YOUR OBJECTIVE → Reproduce word for word the lines between the one containing "[0:06.30-0:07.20]" and the end of the entries below, both inclusive; leave out pictures.

Collected data:
—————

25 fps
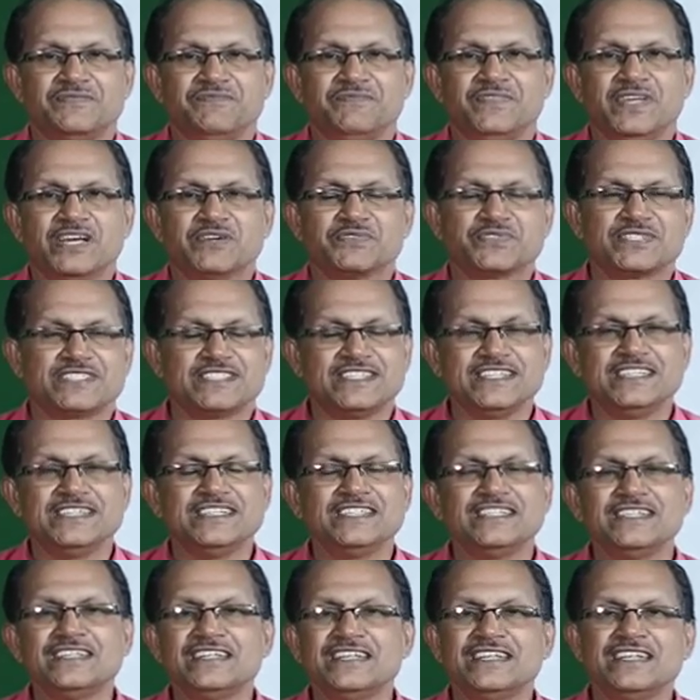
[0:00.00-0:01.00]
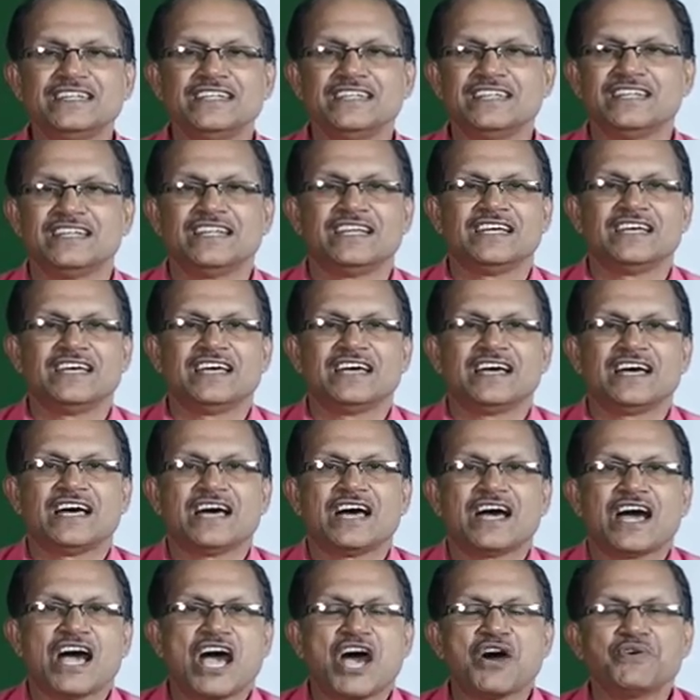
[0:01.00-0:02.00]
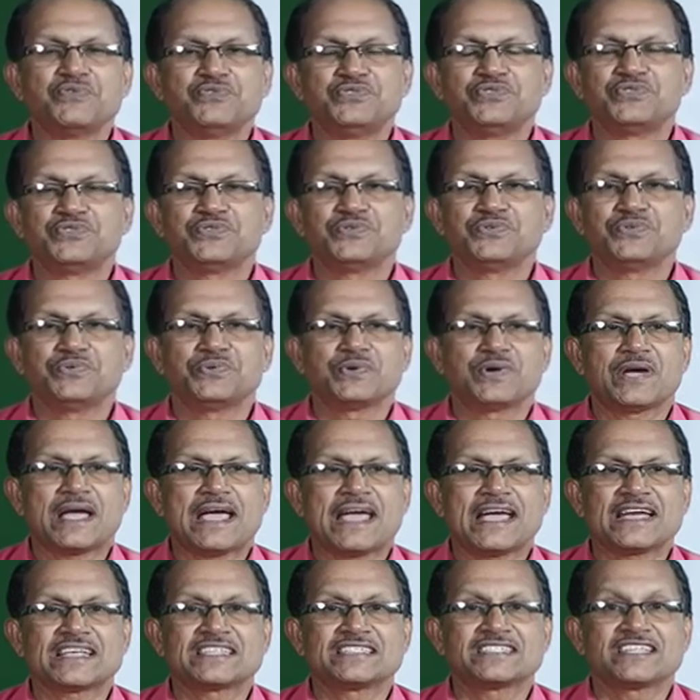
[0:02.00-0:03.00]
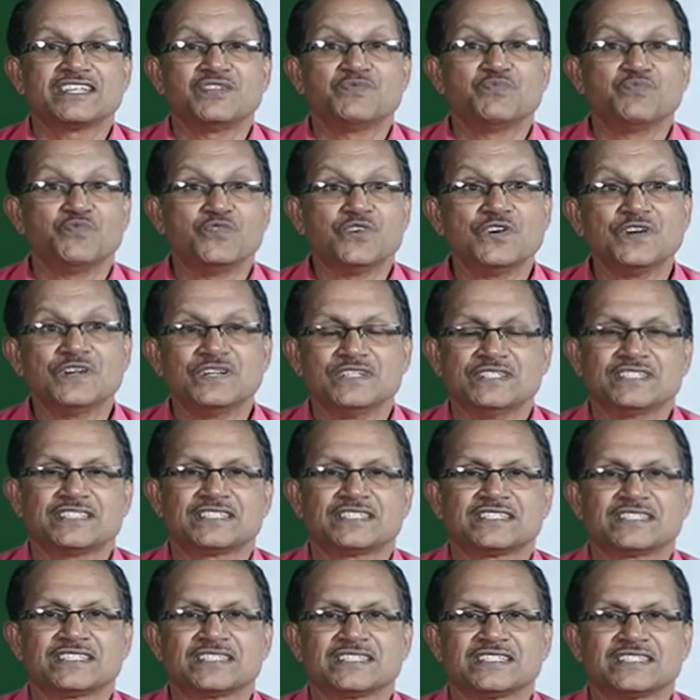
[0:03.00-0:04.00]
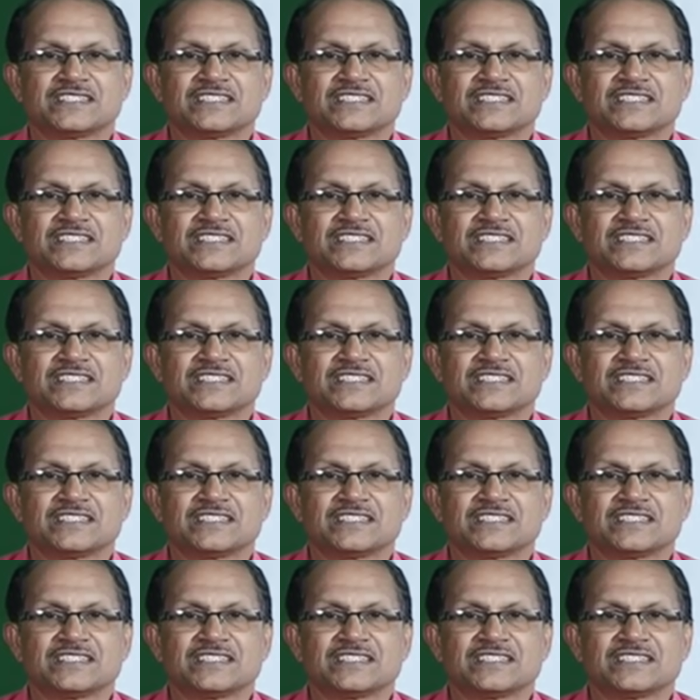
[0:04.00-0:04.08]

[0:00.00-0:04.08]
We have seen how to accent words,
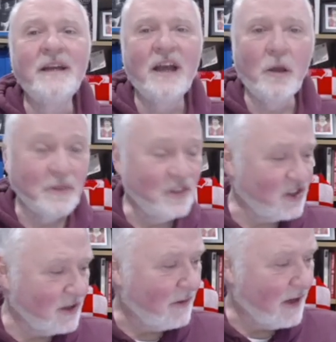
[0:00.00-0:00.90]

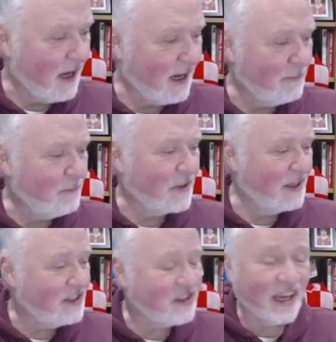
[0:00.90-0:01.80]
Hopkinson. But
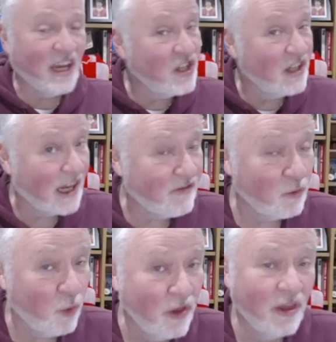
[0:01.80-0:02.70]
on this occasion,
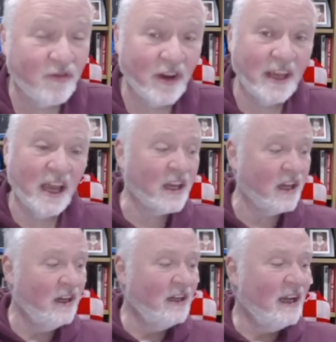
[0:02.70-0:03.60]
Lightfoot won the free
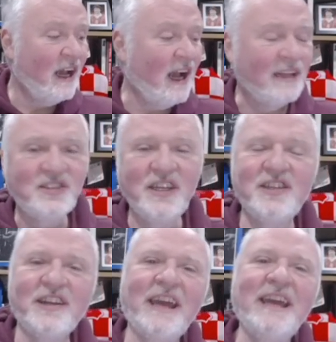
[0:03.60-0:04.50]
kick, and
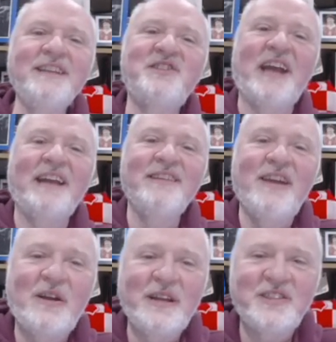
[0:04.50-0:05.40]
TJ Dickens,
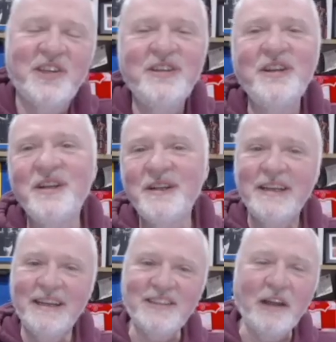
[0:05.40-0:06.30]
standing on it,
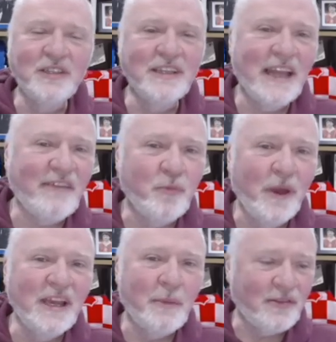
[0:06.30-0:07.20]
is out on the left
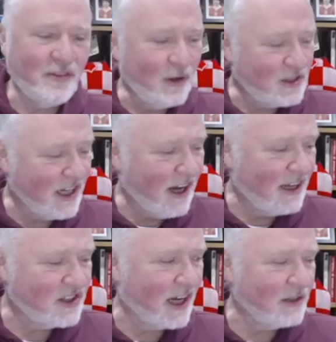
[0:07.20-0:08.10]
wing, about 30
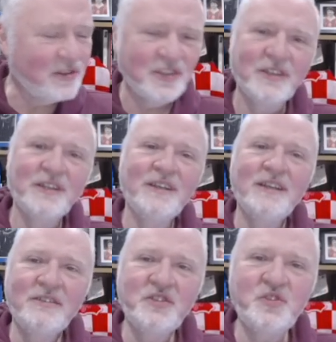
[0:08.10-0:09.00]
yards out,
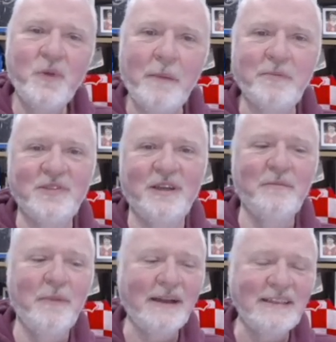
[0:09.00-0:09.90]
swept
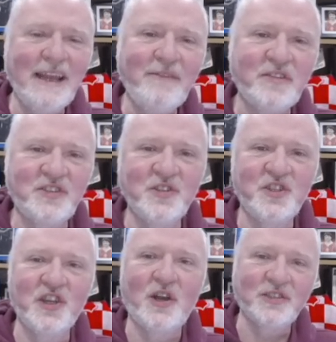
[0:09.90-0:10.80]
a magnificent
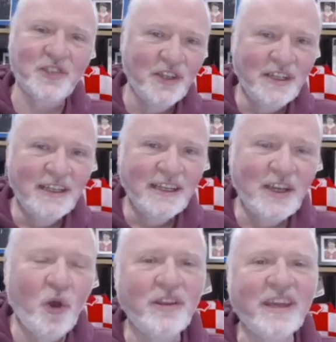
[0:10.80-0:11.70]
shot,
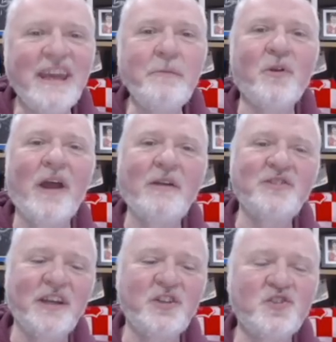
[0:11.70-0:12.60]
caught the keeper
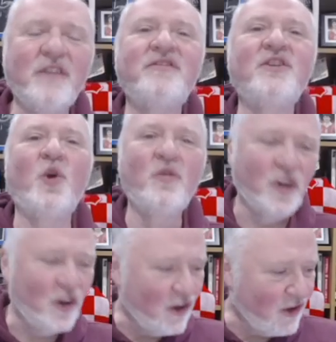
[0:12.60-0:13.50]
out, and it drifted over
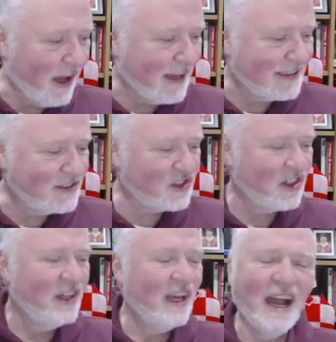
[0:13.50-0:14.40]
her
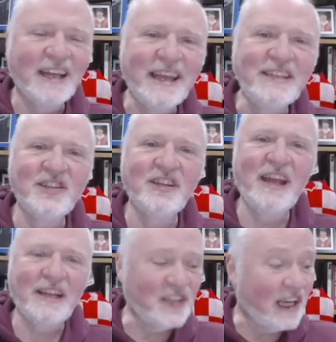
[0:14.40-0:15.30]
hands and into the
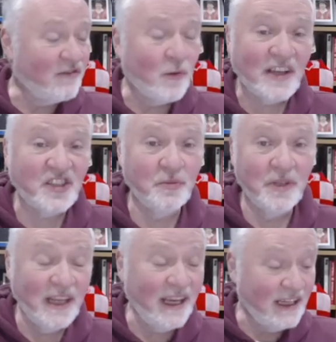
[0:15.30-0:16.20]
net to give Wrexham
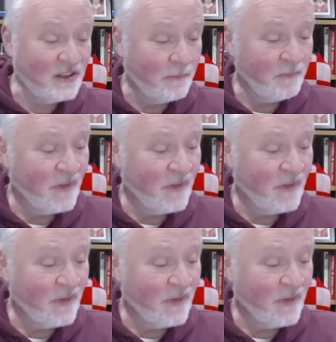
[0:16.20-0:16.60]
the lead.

—————

SOLUTION →
[0:06.30-0:07.20]
is out on the left
[0:07.20-0:08.10]
wing, about 30
[0:08.10-0:09.00]
yards out,
[0:09.00-0:09.90]
swept
[0:09.90-0:10.80]
a magnificent
[0:10.80-0:11.70]
shot,
[0:11.70-0:12.60]
caught the keeper
[0:12.60-0:13.50]
out, and it drifted over
[0:13.50-0:14.40]
her
[0:14.40-0:15.30]
hands and into the
[0:15.30-0:16.20]
net to give Wrexham
[0:16.20-0:16.60]
the lead.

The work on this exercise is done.